The complete speed test data is available for download: raspi-btree-results.tar.bz2 (407 KiB), together with the following result PDF:
I have selected the experiment with largest "data movement" (multimap with a complete insert/find/delete cycle) for the following discussion to gain insight into the platform's memory architecture and speed. The plot above is compared to the results from an Intel i7 920 (2.67 GHz, 256 KiB L2 cache, 8 MiB L3 cache, and 12 GiB of DDR3-800 RAM), which are shown in absolute values at the bottom of this post and are included in the STX B+ tree tarball. The following plot shows the ratio of the speed test results of Raspberry Pi over the Intel i7, individually for each container.
Obviously, the results differ both quantitatively and qualitatively. Of course, the Intel i7 architecture has a lot more sophisticated circuitry built into it than the ARM RISC system in the Raspberry Pi, so this speed comparison is quantitatively pretty unfair: the ARM is about 7-25 times slower than the Intel i7, which is a lot higher than the pure 700 MHz / 2.67 GHz ratio may suggest.
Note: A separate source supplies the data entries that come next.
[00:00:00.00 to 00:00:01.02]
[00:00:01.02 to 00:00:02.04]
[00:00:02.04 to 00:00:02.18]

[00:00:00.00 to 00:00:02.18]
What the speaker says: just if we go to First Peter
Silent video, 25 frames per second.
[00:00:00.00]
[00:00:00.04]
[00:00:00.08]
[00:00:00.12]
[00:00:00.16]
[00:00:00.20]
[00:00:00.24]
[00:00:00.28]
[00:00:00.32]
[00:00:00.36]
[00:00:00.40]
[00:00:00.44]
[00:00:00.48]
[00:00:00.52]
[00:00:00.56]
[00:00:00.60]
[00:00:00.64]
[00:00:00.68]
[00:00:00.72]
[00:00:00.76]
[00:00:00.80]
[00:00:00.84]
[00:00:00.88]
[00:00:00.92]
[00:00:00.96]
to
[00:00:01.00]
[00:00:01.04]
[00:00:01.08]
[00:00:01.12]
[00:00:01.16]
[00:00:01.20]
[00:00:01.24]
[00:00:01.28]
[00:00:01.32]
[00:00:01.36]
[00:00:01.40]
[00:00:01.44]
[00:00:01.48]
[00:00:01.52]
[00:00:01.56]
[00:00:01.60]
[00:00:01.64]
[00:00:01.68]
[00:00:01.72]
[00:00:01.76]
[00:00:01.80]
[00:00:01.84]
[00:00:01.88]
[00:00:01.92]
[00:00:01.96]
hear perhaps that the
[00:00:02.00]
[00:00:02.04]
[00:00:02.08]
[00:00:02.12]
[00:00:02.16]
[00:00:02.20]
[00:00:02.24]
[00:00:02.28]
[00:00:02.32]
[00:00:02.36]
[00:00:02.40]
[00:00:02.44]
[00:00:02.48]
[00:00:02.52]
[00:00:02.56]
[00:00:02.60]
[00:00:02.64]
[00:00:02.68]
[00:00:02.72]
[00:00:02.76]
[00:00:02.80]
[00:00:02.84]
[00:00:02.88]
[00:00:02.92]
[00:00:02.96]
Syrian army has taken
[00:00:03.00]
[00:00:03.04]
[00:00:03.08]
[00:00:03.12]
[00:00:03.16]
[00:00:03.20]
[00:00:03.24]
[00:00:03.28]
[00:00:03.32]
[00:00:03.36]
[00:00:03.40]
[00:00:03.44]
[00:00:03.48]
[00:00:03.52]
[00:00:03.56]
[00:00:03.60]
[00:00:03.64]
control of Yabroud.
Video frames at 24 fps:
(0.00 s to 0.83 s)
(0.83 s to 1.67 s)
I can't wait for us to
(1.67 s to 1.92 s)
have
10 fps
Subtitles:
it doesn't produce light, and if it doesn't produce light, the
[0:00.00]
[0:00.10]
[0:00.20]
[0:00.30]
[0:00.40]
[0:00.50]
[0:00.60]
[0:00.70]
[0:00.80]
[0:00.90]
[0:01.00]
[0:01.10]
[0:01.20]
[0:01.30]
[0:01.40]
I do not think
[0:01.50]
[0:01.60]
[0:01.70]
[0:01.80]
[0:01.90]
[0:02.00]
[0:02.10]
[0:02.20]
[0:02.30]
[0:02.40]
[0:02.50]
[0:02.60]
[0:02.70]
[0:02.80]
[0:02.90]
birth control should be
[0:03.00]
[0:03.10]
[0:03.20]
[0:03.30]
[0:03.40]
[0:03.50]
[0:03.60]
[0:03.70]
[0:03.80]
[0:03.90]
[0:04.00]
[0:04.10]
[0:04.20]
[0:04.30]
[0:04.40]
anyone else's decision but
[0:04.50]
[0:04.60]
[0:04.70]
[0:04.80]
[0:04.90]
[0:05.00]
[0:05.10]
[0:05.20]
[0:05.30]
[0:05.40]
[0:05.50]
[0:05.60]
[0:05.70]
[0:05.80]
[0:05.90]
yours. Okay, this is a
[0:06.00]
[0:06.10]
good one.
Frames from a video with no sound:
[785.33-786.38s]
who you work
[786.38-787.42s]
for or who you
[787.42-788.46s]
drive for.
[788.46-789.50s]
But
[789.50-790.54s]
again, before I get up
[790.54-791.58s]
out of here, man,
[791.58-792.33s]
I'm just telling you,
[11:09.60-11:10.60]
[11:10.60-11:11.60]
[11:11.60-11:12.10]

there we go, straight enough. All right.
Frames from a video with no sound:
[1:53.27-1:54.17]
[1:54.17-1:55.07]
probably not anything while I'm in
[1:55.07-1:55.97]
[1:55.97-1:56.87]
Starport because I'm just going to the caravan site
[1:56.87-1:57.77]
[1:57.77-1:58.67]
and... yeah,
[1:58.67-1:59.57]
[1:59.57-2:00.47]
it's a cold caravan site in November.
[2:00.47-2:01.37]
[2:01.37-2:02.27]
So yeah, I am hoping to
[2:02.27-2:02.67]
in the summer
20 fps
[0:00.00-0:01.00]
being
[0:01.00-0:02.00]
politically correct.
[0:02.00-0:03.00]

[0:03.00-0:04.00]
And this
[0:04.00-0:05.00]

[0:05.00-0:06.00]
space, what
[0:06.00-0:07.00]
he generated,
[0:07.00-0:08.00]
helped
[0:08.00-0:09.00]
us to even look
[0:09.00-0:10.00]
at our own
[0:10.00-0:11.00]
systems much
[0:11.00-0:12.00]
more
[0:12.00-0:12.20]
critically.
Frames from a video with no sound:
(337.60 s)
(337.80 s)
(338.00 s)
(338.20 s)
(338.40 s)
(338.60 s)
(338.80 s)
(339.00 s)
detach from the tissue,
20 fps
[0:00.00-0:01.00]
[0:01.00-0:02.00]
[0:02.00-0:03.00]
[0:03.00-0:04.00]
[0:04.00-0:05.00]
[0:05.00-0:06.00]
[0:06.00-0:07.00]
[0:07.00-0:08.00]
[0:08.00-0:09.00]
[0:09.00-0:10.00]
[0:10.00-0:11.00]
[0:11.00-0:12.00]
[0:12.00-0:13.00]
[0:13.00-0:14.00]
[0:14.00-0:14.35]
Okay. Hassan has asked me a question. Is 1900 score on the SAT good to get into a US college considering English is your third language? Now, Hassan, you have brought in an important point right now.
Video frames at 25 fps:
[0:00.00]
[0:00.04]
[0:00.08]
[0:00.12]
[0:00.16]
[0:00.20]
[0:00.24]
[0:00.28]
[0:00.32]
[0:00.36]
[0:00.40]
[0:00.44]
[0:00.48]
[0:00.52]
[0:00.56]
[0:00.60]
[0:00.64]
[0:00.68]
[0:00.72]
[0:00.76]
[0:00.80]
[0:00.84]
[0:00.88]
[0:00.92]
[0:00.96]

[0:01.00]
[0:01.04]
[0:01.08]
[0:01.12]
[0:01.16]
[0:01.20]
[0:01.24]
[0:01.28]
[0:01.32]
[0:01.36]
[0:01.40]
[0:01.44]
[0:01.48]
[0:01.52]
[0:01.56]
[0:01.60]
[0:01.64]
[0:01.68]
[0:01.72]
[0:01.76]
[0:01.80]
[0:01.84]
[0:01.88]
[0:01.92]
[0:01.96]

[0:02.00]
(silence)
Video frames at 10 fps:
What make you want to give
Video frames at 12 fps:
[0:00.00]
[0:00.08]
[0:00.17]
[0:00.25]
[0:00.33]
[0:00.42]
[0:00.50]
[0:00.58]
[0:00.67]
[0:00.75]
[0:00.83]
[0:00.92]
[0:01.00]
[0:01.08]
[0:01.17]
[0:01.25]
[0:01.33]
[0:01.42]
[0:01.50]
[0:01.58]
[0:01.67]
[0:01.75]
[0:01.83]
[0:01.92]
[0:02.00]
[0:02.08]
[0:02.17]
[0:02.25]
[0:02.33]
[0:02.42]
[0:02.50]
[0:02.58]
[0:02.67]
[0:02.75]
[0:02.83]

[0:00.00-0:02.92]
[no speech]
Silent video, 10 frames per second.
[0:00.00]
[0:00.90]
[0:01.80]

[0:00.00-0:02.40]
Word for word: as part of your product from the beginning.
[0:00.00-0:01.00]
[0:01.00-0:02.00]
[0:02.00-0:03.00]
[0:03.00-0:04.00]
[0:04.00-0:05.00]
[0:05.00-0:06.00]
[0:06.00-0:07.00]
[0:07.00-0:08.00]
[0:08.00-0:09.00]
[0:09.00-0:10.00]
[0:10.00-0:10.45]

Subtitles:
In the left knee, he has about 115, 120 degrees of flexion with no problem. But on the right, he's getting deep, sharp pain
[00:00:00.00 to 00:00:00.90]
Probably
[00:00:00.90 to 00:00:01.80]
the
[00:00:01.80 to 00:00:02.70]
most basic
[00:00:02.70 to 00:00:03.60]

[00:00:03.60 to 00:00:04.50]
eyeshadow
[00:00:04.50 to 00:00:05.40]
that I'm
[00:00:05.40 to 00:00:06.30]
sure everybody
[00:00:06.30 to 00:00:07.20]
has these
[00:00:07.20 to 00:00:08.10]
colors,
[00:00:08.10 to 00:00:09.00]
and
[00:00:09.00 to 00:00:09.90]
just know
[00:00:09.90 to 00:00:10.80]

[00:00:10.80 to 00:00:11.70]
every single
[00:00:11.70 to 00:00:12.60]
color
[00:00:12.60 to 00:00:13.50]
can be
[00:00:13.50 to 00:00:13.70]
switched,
However, if one takes the price ratio of just the ARM CPU (lets assume $19 of the $35 are for the CPU) over the plain Intel i7 CPU package (currently about $380) into account, then the CPU price ratio of 20 is in range of the speed ratio. If one considers the cost of a whole Intel i7-based system over the $50 of Raspberry Pi with case and SDHC card, then the Raspberry wins by a long shot. The same is much more pronounced for energy cost: where an Intel i7 desktop can easily draw 180 Watts, the Raspberry Pi is happy with just 3.5 Watts.
With these ratios in mind, the slowdown is not really that bad, and it is worth-while to look at the qualitative differences. The "bump" in the middle of the ratio plot is obviously due to the difference in L2/L3 cache: the Intel i7 has 128 times more cache. This cache boosts random access speeds on Intel i7 for about seven to eight powers to two, which is most of the plot. The fast random accesses are most notable for the hash table's performance, where the Raspberry Pi lacks far behind for small tables. For larger tables, the slowdown goes down, because Intel i7's cache overflows and RAM comes the bottleneck.
If one ignores the bump, it is still remarkable that generally speaking the container plots lines switch their order at the left and right ends: the B+ tree with fanout <200>
begins with smallest slowdown on Raspberry Pi, but ends with the highest. Likewise, the std::map
red-black tree has highest slowdown of the trees for small item counts, but best slowdown for high item counts. This indicates that the performance penalty of random accesses over sequential ones is higher on more sophisticated circuitry like the Intel i7. Thus on slower platforms like the ARM, the many algorithmic tricks depending on random access are more worth-while.
Summarizing the results: the Raspberry Pi's architecture shows a general slowdown of 8-10 for very small and very large datasets. For medium range datasets the lack of a larger CPU cache becomes very notable, bringing the slowdown up to 16, and yielding exceptionally high slowdowns up to 25 for small hash tables. Thus when programming performance-oriented algorithms for these SoC CPUs, one must reconsider their cache hierarchy and adapt algorithms to very small cache sizes.
F'n cool. Amazing work. Bookmarked!
Drinking a great beer and reading through your site. Gonna smoke a big cigar now, and think about your plots.